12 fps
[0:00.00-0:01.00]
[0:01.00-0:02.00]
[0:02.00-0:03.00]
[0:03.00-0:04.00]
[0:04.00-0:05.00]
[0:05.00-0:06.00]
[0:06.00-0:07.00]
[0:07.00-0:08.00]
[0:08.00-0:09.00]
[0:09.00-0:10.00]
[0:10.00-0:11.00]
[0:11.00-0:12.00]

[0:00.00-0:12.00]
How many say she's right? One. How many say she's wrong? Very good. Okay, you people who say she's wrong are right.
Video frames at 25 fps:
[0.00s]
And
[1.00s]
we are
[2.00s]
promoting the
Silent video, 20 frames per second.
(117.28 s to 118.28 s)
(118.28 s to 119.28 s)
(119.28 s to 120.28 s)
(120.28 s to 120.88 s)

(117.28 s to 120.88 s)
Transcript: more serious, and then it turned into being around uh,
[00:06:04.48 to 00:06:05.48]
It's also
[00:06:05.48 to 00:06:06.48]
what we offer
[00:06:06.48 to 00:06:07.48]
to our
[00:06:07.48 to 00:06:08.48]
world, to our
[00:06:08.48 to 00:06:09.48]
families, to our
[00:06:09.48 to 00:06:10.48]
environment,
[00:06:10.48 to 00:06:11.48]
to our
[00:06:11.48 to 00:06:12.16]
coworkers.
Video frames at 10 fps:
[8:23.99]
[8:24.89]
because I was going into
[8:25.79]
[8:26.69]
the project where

== == ==

Retype the entries above exactly as they appear.

● **Exercise solution**:
12 fps
[0:00.00-0:01.00]
[0:01.00-0:02.00]
[0:02.00-0:03.00]
[0:03.00-0:04.00]
[0:04.00-0:05.00]
[0:05.00-0:06.00]
[0:06.00-0:07.00]
[0:07.00-0:08.00]
[0:08.00-0:09.00]
[0:09.00-0:10.00]
[0:10.00-0:11.00]
[0:11.00-0:12.00]

[0:00.00-0:12.00]
How many say she's right? One. How many say she's wrong? Very good. Okay, you people who say she's wrong are right.
Video frames at 25 fps:
[0.00s]
And
[1.00s]
we are
[2.00s]
promoting the
Silent video, 20 frames per second.
(117.28 s to 118.28 s)
(118.28 s to 119.28 s)
(119.28 s to 120.28 s)
(120.28 s to 120.88 s)

(117.28 s to 120.88 s)
Transcript: more serious, and then it turned into being around uh,
[00:06:04.48 to 00:06:05.48]
It's also
[00:06:05.48 to 00:06:06.48]
what we offer
[00:06:06.48 to 00:06:07.48]
to our
[00:06:07.48 to 00:06:08.48]
world, to our
[00:06:08.48 to 00:06:09.48]
families, to our
[00:06:09.48 to 00:06:10.48]
environment,
[00:06:10.48 to 00:06:11.48]
to our
[00:06:11.48 to 00:06:12.16]
coworkers.
Video frames at 10 fps:
[8:23.99]
[8:24.89]
because I was going into
[8:25.79]
[8:26.69]
the project where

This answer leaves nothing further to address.